● **EXERCISE**
Could you return the data below exactly as it appears?

● **Collected data entries**
◆ ◆ ◆

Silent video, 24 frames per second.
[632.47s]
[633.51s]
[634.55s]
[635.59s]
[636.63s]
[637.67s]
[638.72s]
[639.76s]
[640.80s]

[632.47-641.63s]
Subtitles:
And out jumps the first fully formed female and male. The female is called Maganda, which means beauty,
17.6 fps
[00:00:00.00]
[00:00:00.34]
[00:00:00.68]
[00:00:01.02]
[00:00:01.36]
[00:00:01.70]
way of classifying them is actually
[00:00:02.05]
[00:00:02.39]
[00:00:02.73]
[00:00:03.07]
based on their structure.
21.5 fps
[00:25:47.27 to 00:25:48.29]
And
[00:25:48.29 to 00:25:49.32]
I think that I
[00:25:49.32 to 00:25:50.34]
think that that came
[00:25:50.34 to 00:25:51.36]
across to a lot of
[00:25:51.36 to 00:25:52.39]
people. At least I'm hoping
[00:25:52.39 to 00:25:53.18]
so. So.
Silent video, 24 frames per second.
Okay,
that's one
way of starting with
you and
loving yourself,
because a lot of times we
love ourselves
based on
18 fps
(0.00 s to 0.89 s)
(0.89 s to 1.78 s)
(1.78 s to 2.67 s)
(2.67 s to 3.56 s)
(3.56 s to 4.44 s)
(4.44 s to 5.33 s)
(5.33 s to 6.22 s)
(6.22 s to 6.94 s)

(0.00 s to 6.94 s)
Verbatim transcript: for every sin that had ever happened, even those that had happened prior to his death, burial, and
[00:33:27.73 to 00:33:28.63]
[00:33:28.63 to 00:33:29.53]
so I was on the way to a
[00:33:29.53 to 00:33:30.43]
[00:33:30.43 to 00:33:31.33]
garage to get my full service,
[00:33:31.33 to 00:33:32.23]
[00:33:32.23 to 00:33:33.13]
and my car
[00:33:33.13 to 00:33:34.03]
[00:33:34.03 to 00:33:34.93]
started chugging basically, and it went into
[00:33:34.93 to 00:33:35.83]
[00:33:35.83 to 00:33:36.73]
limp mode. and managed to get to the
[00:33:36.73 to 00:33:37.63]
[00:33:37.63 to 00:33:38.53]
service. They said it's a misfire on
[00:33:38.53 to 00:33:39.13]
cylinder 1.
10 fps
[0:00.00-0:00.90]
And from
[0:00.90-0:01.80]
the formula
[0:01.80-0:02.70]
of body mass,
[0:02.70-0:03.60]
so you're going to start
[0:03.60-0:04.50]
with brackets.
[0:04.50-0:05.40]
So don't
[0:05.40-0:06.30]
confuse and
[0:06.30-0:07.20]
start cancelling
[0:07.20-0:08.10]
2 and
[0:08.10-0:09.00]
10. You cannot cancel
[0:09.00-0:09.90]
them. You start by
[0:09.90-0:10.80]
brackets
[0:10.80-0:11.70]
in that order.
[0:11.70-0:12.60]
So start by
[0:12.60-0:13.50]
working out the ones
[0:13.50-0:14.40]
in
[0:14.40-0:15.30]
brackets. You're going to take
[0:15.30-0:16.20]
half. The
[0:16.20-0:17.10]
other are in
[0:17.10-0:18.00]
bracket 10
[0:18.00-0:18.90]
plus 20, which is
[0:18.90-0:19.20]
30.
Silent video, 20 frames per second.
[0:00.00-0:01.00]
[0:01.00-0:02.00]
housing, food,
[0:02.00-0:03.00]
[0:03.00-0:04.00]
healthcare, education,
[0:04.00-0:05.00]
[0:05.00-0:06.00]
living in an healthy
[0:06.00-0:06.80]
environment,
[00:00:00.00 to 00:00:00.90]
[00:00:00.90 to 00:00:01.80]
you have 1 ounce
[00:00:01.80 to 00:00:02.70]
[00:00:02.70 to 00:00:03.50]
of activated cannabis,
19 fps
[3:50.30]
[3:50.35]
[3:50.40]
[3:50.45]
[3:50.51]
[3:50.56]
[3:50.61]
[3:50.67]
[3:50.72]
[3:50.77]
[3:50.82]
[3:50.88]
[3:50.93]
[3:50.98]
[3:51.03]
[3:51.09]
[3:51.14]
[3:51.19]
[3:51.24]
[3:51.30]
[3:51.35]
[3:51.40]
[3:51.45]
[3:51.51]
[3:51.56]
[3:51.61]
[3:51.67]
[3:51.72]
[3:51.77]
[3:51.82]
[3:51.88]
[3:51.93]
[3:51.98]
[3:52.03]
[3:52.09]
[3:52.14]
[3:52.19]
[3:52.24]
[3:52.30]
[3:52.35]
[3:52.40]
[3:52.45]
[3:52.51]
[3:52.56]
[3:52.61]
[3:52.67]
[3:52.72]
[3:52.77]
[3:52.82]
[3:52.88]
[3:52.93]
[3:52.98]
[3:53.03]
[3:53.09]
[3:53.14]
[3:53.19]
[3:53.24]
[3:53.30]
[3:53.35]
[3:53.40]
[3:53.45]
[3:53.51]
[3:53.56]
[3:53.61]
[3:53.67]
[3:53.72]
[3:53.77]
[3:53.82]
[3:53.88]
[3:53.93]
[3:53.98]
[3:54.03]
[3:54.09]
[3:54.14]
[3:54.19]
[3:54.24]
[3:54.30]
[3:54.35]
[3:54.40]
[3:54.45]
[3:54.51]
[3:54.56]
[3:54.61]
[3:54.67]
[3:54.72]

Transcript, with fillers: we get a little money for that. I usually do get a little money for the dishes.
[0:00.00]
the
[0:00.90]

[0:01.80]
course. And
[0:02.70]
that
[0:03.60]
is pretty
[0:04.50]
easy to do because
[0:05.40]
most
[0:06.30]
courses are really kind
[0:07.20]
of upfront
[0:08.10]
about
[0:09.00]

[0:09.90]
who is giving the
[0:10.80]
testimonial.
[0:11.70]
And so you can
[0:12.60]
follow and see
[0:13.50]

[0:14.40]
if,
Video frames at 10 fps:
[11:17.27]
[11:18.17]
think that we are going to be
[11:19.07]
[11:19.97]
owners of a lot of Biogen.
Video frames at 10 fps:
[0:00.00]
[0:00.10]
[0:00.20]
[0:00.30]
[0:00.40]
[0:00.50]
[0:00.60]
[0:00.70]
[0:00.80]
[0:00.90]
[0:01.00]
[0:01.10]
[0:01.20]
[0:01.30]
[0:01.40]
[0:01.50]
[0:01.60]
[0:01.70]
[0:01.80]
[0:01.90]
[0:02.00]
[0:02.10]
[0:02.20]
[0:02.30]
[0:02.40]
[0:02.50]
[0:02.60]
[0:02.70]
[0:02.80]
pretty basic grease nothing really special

◆ ◆ ◆

● **EXERCISE ANSWER**
Silent video, 24 frames per second.
[632.47s]
[633.51s]
[634.55s]
[635.59s]
[636.63s]
[637.67s]
[638.72s]
[639.76s]
[640.80s]

[632.47-641.63s]
Subtitles:
And out jumps the first fully formed female and male. The female is called Maganda, which means beauty,
17.6 fps
[00:00:00.00]
[00:00:00.34]
[00:00:00.68]
[00:00:01.02]
[00:00:01.36]
[00:00:01.70]
way of classifying them is actually
[00:00:02.05]
[00:00:02.39]
[00:00:02.73]
[00:00:03.07]
based on their structure.
21.5 fps
[00:25:47.27 to 00:25:48.29]
And
[00:25:48.29 to 00:25:49.32]
I think that I
[00:25:49.32 to 00:25:50.34]
think that that came
[00:25:50.34 to 00:25:51.36]
across to a lot of
[00:25:51.36 to 00:25:52.39]
people. At least I'm hoping
[00:25:52.39 to 00:25:53.18]
so. So.
Silent video, 24 frames per second.
Okay,
that's one
way of starting with
you and
loving yourself,
because a lot of times we
love ourselves
based on
18 fps
(0.00 s to 0.89 s)
(0.89 s to 1.78 s)
(1.78 s to 2.67 s)
(2.67 s to 3.56 s)
(3.56 s to 4.44 s)
(4.44 s to 5.33 s)
(5.33 s to 6.22 s)
(6.22 s to 6.94 s)

(0.00 s to 6.94 s)
Verbatim transcript: for every sin that had ever happened, even those that had happened prior to his death, burial, and
[00:33:27.73 to 00:33:28.63]
[00:33:28.63 to 00:33:29.53]
so I was on the way to a
[00:33:29.53 to 00:33:30.43]
[00:33:30.43 to 00:33:31.33]
garage to get my full service,
[00:33:31.33 to 00:33:32.23]
[00:33:32.23 to 00:33:33.13]
and my car
[00:33:33.13 to 00:33:34.03]
[00:33:34.03 to 00:33:34.93]
started chugging basically, and it went into
[00:33:34.93 to 00:33:35.83]
[00:33:35.83 to 00:33:36.73]
limp mode. and managed to get to the
[00:33:36.73 to 00:33:37.63]
[00:33:37.63 to 00:33:38.53]
service. They said it's a misfire on
[00:33:38.53 to 00:33:39.13]
cylinder 1.
10 fps
[0:00.00-0:00.90]
And from
[0:00.90-0:01.80]
the formula
[0:01.80-0:02.70]
of body mass,
[0:02.70-0:03.60]
so you're going to start
[0:03.60-0:04.50]
with brackets.
[0:04.50-0:05.40]
So don't
[0:05.40-0:06.30]
confuse and
[0:06.30-0:07.20]
start cancelling
[0:07.20-0:08.10]
2 and
[0:08.10-0:09.00]
10. You cannot cancel
[0:09.00-0:09.90]
them. You start by
[0:09.90-0:10.80]
brackets
[0:10.80-0:11.70]
in that order.
[0:11.70-0:12.60]
So start by
[0:12.60-0:13.50]
working out the ones
[0:13.50-0:14.40]
in
[0:14.40-0:15.30]
brackets. You're going to take
[0:15.30-0:16.20]
half. The
[0:16.20-0:17.10]
other are in
[0:17.10-0:18.00]
bracket 10
[0:18.00-0:18.90]
plus 20, which is
[0:18.90-0:19.20]
30.
Silent video, 20 frames per second.
[0:00.00-0:01.00]
[0:01.00-0:02.00]
housing, food,
[0:02.00-0:03.00]
[0:03.00-0:04.00]
healthcare, education,
[0:04.00-0:05.00]
[0:05.00-0:06.00]
living in an healthy
[0:06.00-0:06.80]
environment,
[00:00:00.00 to 00:00:00.90]
[00:00:00.90 to 00:00:01.80]
you have 1 ounce
[00:00:01.80 to 00:00:02.70]
[00:00:02.70 to 00:00:03.50]
of activated cannabis,
19 fps
[3:50.30]
[3:50.35]
[3:50.40]
[3:50.45]
[3:50.51]
[3:50.56]
[3:50.61]
[3:50.67]
[3:50.72]
[3:50.77]
[3:50.82]
[3:50.88]
[3:50.93]
[3:50.98]
[3:51.03]
[3:51.09]
[3:51.14]
[3:51.19]
[3:51.24]
[3:51.30]
[3:51.35]
[3:51.40]
[3:51.45]
[3:51.51]
[3:51.56]
[3:51.61]
[3:51.67]
[3:51.72]
[3:51.77]
[3:51.82]
[3:51.88]
[3:51.93]
[3:51.98]
[3:52.03]
[3:52.09]
[3:52.14]
[3:52.19]
[3:52.24]
[3:52.30]
[3:52.35]
[3:52.40]
[3:52.45]
[3:52.51]
[3:52.56]
[3:52.61]
[3:52.67]
[3:52.72]
[3:52.77]
[3:52.82]
[3:52.88]
[3:52.93]
[3:52.98]
[3:53.03]
[3:53.09]
[3:53.14]
[3:53.19]
[3:53.24]
[3:53.30]
[3:53.35]
[3:53.40]
[3:53.45]
[3:53.51]
[3:53.56]
[3:53.61]
[3:53.67]
[3:53.72]
[3:53.77]
[3:53.82]
[3:53.88]
[3:53.93]
[3:53.98]
[3:54.03]
[3:54.09]
[3:54.14]
[3:54.19]
[3:54.24]
[3:54.30]
[3:54.35]
[3:54.40]
[3:54.45]
[3:54.51]
[3:54.56]
[3:54.61]
[3:54.67]
[3:54.72]

Transcript, with fillers: we get a little money for that. I usually do get a little money for the dishes.
[0:00.00]
the
[0:00.90]

[0:01.80]
course. And
[0:02.70]
that
[0:03.60]
is pretty
[0:04.50]
easy to do because
[0:05.40]
most
[0:06.30]
courses are really kind
[0:07.20]
of upfront
[0:08.10]
about
[0:09.00]

[0:09.90]
who is giving the
[0:10.80]
testimonial.
[0:11.70]
And so you can
[0:12.60]
follow and see
[0:13.50]

[0:14.40]
if,
Video frames at 10 fps:
[11:17.27]
[11:18.17]
think that we are going to be
[11:19.07]
[11:19.97]
owners of a lot of Biogen.
Video frames at 10 fps:
[0:00.00]
[0:00.10]
[0:00.20]
[0:00.30]
[0:00.40]
[0:00.50]
[0:00.60]
[0:00.70]
[0:00.80]
[0:00.90]
[0:01.00]
[0:01.10]
[0:01.20]
[0:01.30]
[0:01.40]
[0:01.50]
[0:01.60]
[0:01.70]
[0:01.80]
[0:01.90]
[0:02.00]
[0:02.10]
[0:02.20]
[0:02.30]
[0:02.40]
[0:02.50]
[0:02.60]
[0:02.70]
[0:02.80]
pretty basic grease nothing really special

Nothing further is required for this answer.